4 Grizzly Man (2005)

Grizzly ManThe story of Timothy Treadwell, an avid bear enthusiast, and his death in Alaska by a bear, chronicles his life and death. Werner Herzog’s documentary is made up of Treadwell’s own footage of his interactions with brown bears, along with interviews with people who knew him and bear experts. The documentary is too personal for Herzog, but the raw story about the bear-lover is fascinating.

Treadwell believed wholeheartedly in humankind’s ability to coexist with nature. He spent thirteen summers living in Alaska with wild grizzly Bears (he gave them names like Mr. Chocolate) as well as treating them like big pets. It was inevitable that such casual interactions would lead to his death. But on the other hand, it is remarkable that he could live so long among dangerous animals. Treadwell is a controversial figure. Some view him as delusional while others see him as an idol.[7]

3 Behind the Curve (2018)

Despite scientific research that has supported the Earth as a sphere for over two millennia, there is still a small group of people who believe that the Earth is flat. Daniel J. Clark’s Behind the CurveThe documentary focuses on the flat-Earthers and focuses mainly on Patricia Steere (Mark Sargent) and Patricia Steere (Patricia Steere). Interviews with scientists are included in the documentary, but the story is driven by flat-Earthers.
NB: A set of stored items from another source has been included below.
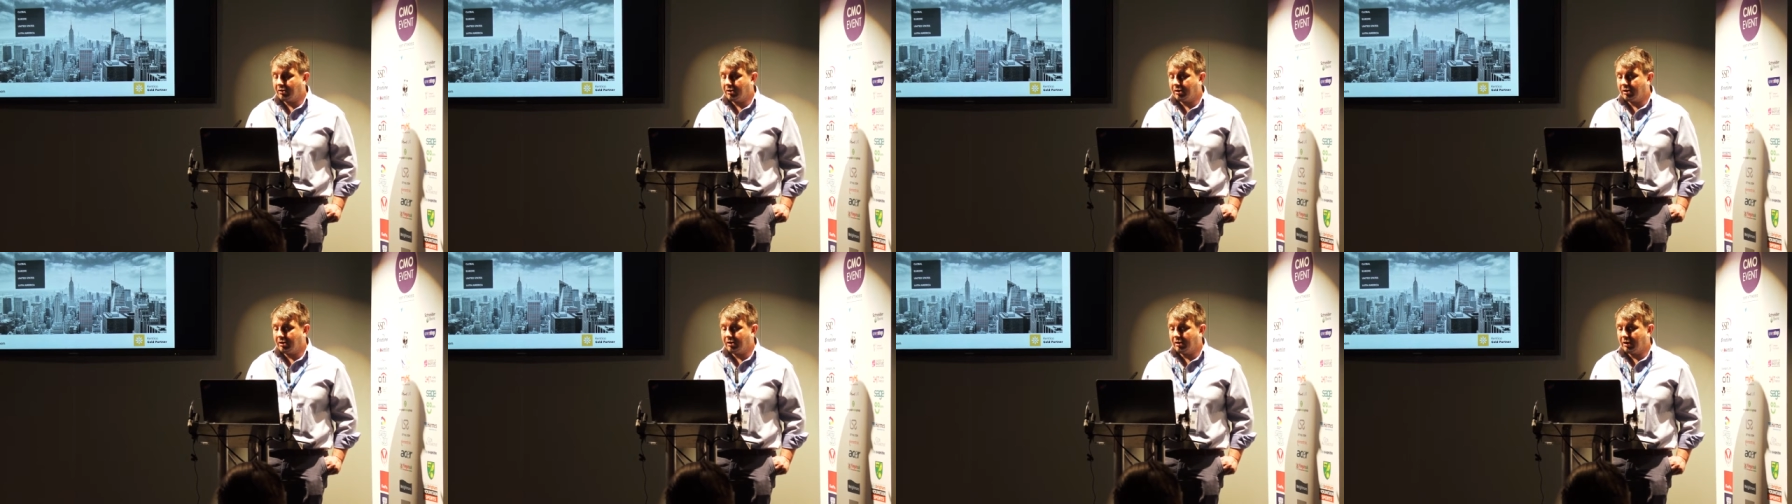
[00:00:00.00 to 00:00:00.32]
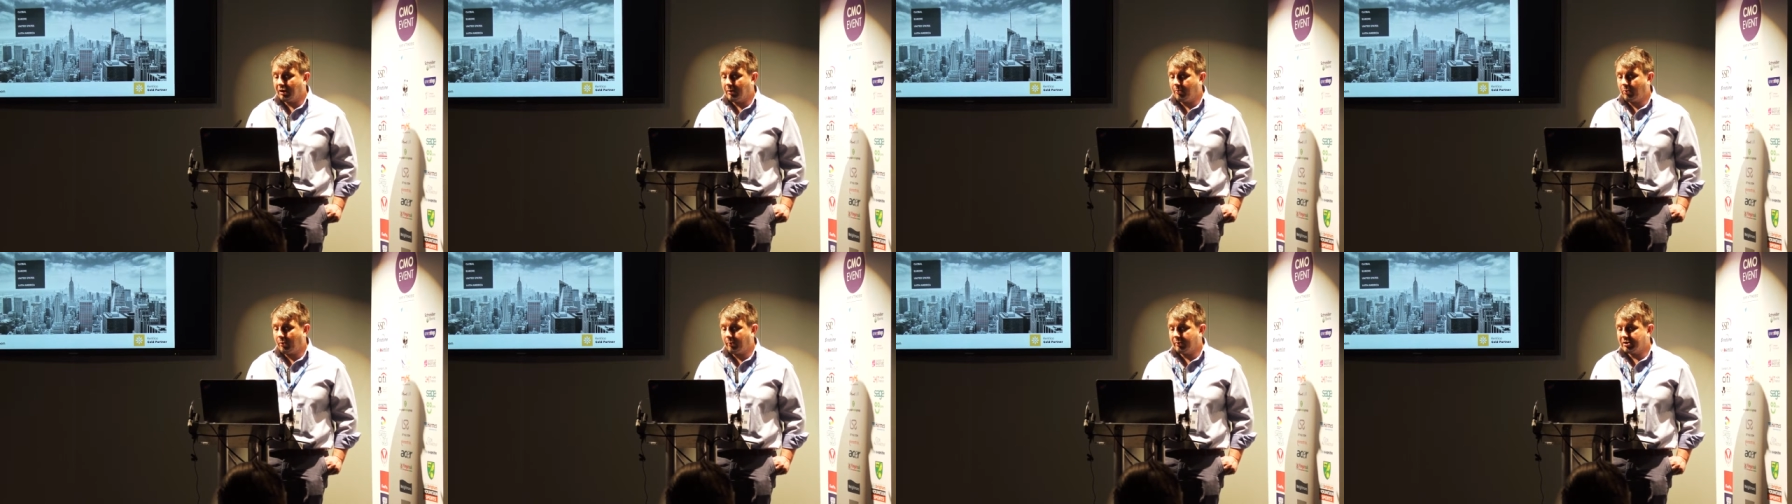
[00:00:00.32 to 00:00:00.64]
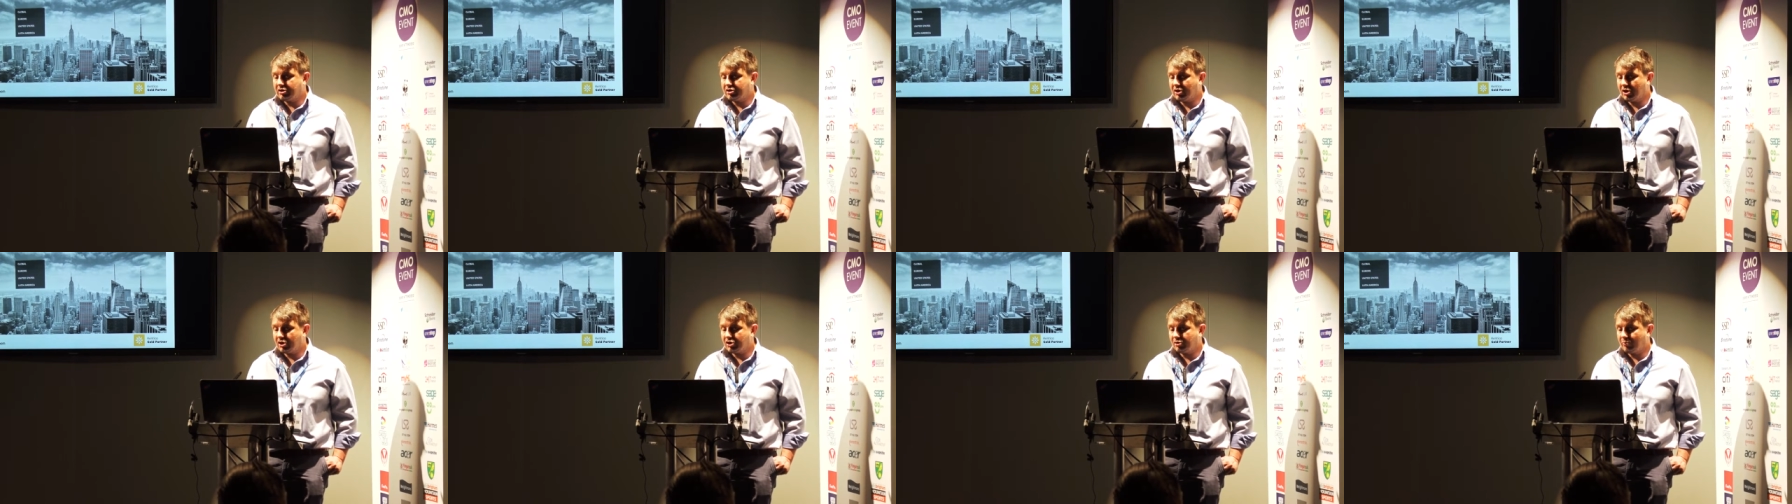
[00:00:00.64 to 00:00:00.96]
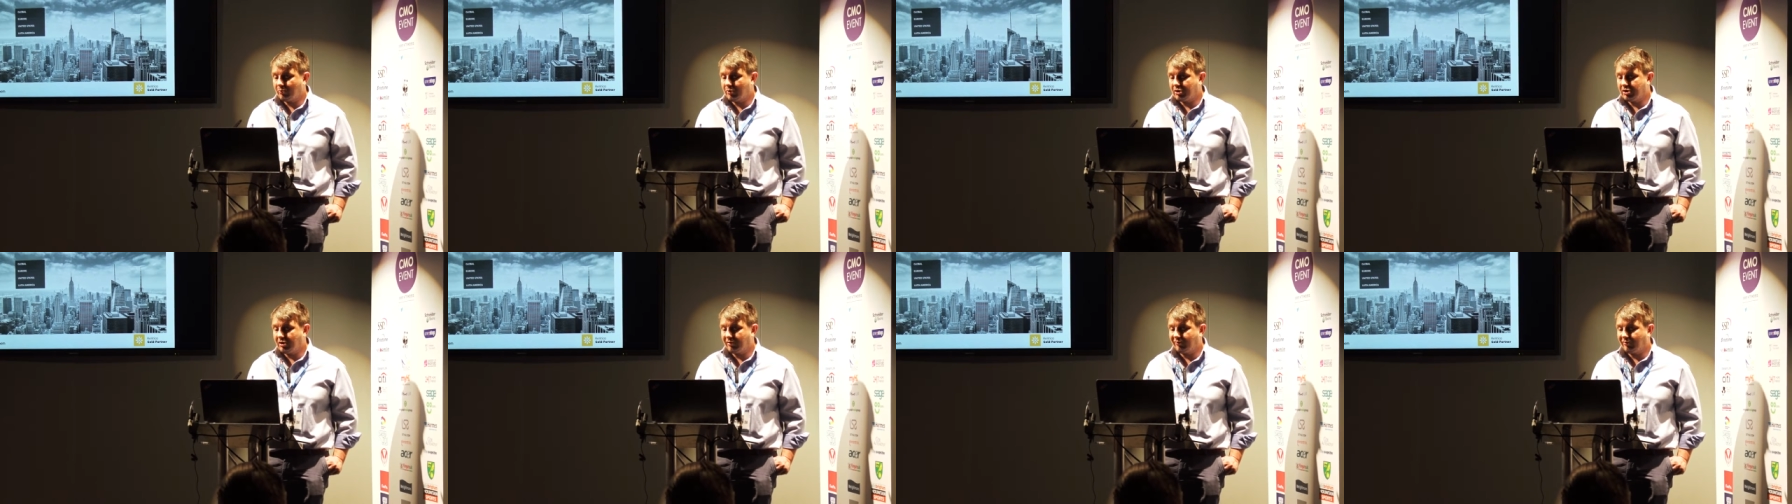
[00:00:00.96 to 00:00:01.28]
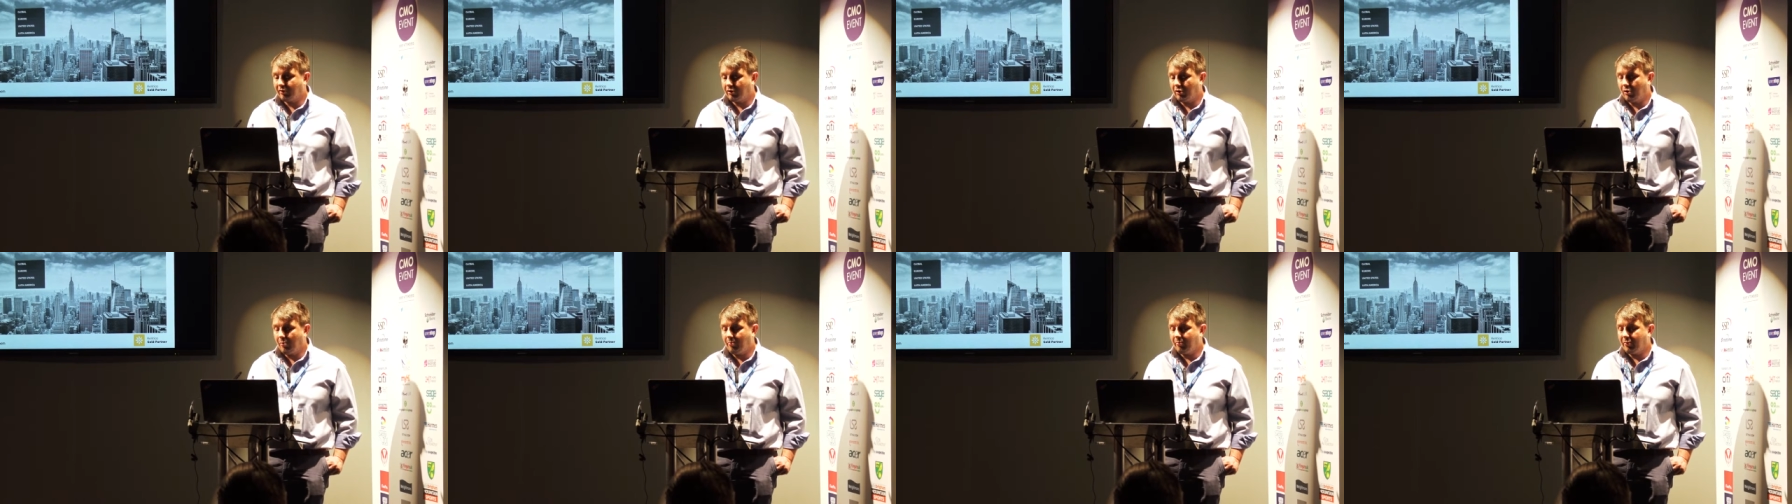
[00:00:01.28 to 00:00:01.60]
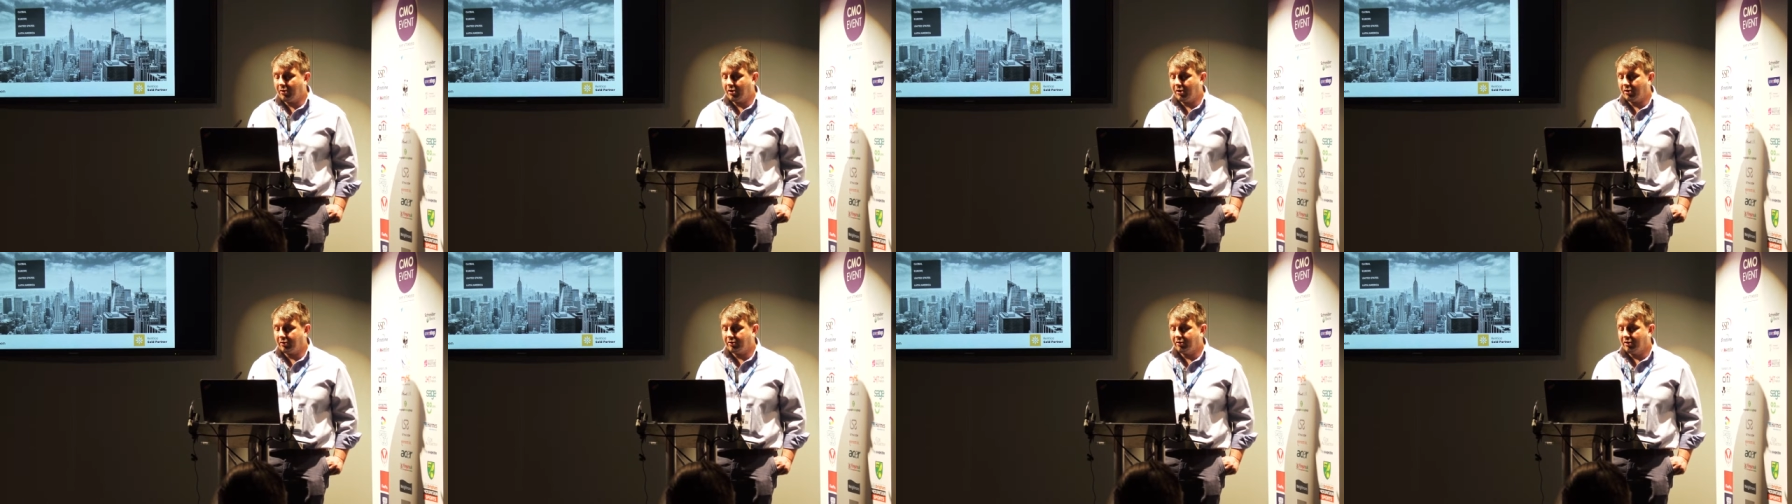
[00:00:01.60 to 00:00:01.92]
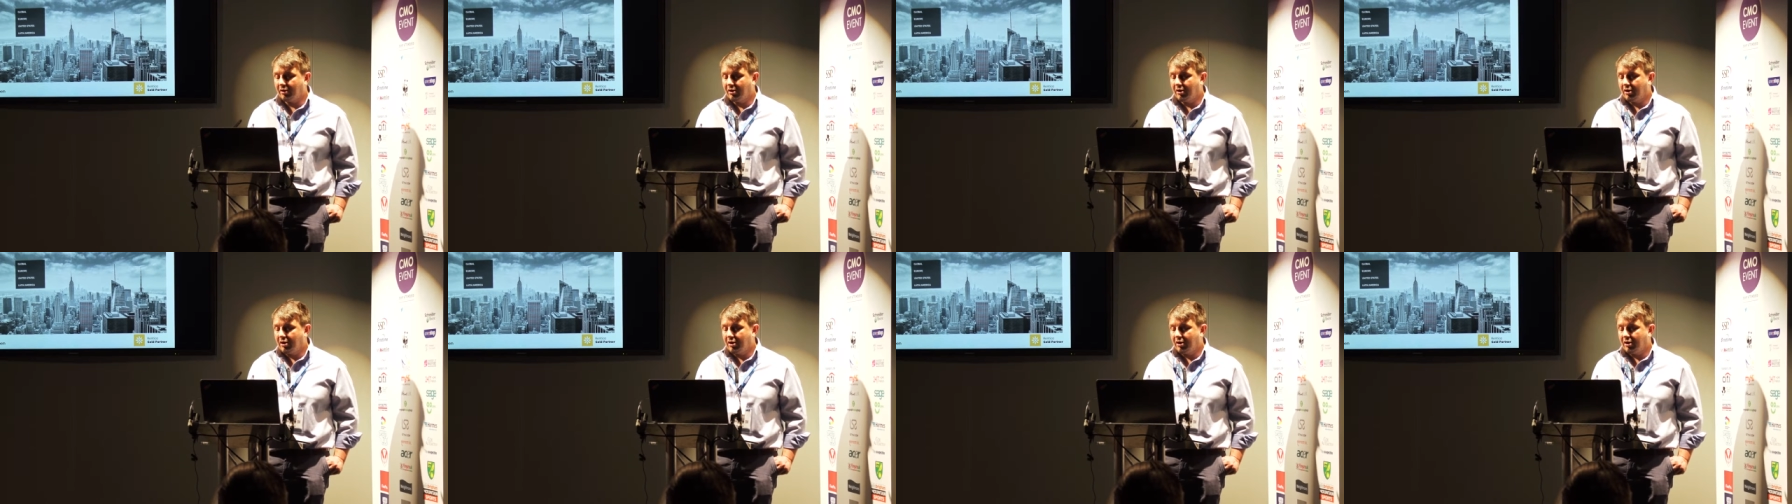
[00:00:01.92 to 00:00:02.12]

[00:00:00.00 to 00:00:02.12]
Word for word: the implementation we did for Lombard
Clark approaches Steere and Sargent with empathy, not condescension. He tries to understand their perspectives. He explains that “shaming someone doesn’t change the way they feel about something.” The result is a documentary that feels kind rather than exploitative or cruel. Fear not! The flat-Earthers were allowed to explain their theory, and they also filmed their attempts to prove their theory through various experiments, which of course failed. There are moments of hilarious absurdity, too.[8]
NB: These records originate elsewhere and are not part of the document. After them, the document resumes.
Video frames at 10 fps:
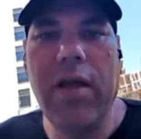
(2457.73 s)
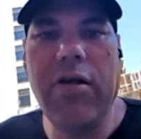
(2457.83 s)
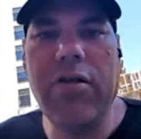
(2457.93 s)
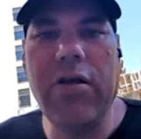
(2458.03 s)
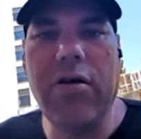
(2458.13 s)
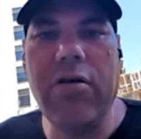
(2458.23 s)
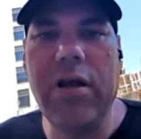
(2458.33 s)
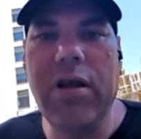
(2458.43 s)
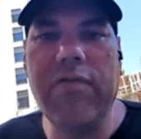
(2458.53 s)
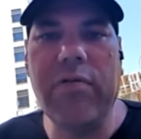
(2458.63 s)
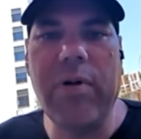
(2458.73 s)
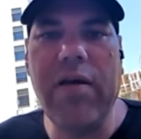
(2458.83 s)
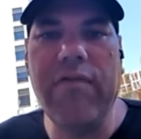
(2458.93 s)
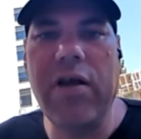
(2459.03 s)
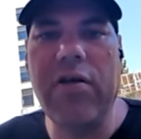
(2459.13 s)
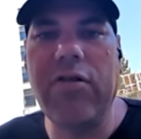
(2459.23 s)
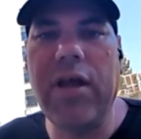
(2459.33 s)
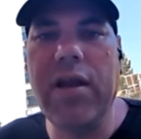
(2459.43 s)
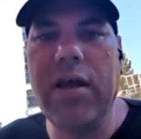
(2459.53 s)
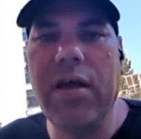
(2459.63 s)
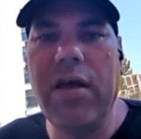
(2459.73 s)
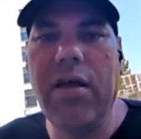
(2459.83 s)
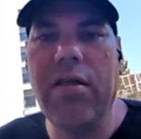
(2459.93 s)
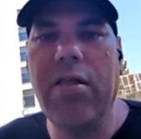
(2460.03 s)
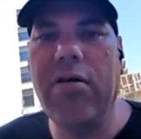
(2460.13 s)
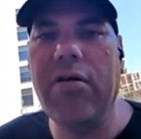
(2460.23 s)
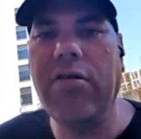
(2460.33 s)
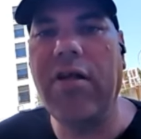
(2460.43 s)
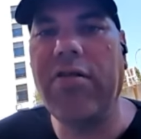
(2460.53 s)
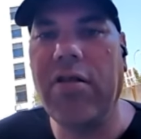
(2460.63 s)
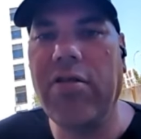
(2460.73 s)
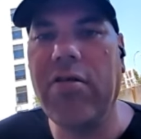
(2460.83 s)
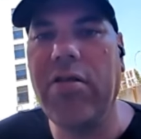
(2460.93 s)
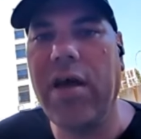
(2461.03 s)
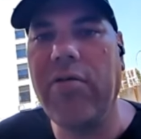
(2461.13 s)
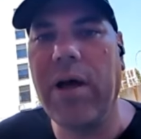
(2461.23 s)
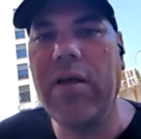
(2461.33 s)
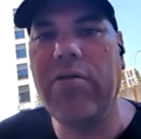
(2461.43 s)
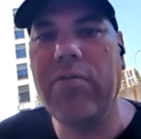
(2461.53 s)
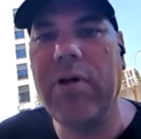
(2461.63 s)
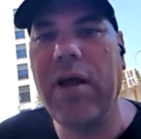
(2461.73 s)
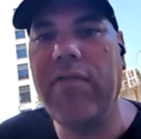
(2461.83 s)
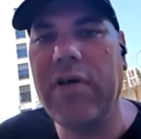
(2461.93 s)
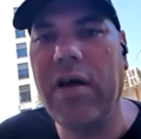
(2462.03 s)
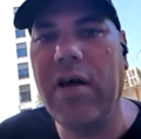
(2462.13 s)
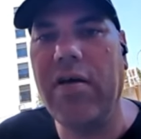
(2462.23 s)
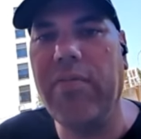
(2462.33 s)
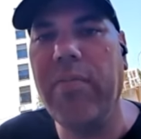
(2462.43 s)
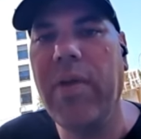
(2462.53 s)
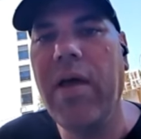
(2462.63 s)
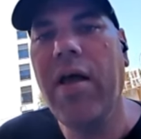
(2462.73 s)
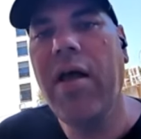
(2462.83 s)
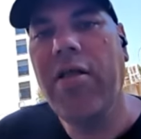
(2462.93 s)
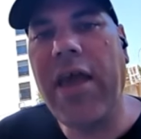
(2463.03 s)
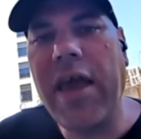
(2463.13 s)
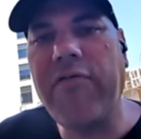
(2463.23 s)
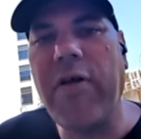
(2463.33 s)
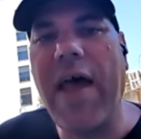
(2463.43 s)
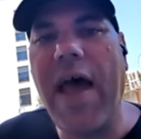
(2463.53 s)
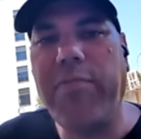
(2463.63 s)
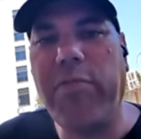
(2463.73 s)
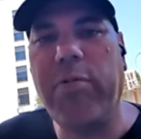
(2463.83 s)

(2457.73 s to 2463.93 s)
it's just a totally different way of understanding their existence. So likewise, we would have taken from that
2 The King of Kong: A Fistful Of Quarters (2007)

Seth Gordon’s documentary chronicles the fierce rivalry between Steve Wiebe, an out-of-work engineer, and Billy Mitchell, a restaurateur, to take the high-score record for the arcade game Donkey Kong. Mitchell is the reigning champ, and he portrays himself as a villain in an action movie, while Wiebe is a genial family member. It’s a silly, nostalgic, exhilarating, and fun experience all at once. It doesn’t matter if you have fond memories of spending afternoons plugging quarters in arcade machines. The King of KongYou will be attracted.
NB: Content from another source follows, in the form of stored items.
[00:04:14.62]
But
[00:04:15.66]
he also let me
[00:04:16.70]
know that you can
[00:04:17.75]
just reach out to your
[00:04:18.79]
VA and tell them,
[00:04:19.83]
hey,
Mitchell’s scores have since come under suspicion because of his use of a Multiple Arcade Machine Emulator (MAME) rather than an actual arcade machine. It is possible to cheat using emulator software, which is why scores should be recorded on arcade hardware. Guinness and Twin Galaxies, an organization that tracks high scores in arcade gaming, stripped Mitchell of his records. However, Mitchell has been reinstated by Guinness. reinstated them.[9]

1 Best Worst Movie (2009)

Before you see The Worst Movie, it is essential to have seen the movie it is about, the so-bad-it’s-good horror-comedy Troll 2 (1990). Troll 2Originally, it was called GoblinsThere is no connection between the two. Troll (1986). The story centers on a family who travels to Nilbog, where vegetarian goblins transform people into plants. There is also a bizarre sex scene that involves popcorn. The Worst Movie is directed by the movie’s child star, Michael Stephenson, and is about the making of the infamous film and its resurgence in later years.

Stephenson, who was just ten years old when he starred on the film Troll 2, spent years feeling “very embarrassed by it.” But as an adult, he realized that people had started “kind of championing” the film, sparking the idea for the documentary. Stephenson interviews the cast and crew about the experience of making the hilarious movie. He also tracks its unexpected popularity. The Worst MovieIt is a lighthearted look at how a movie that failed was made into a beloved cult film.[10]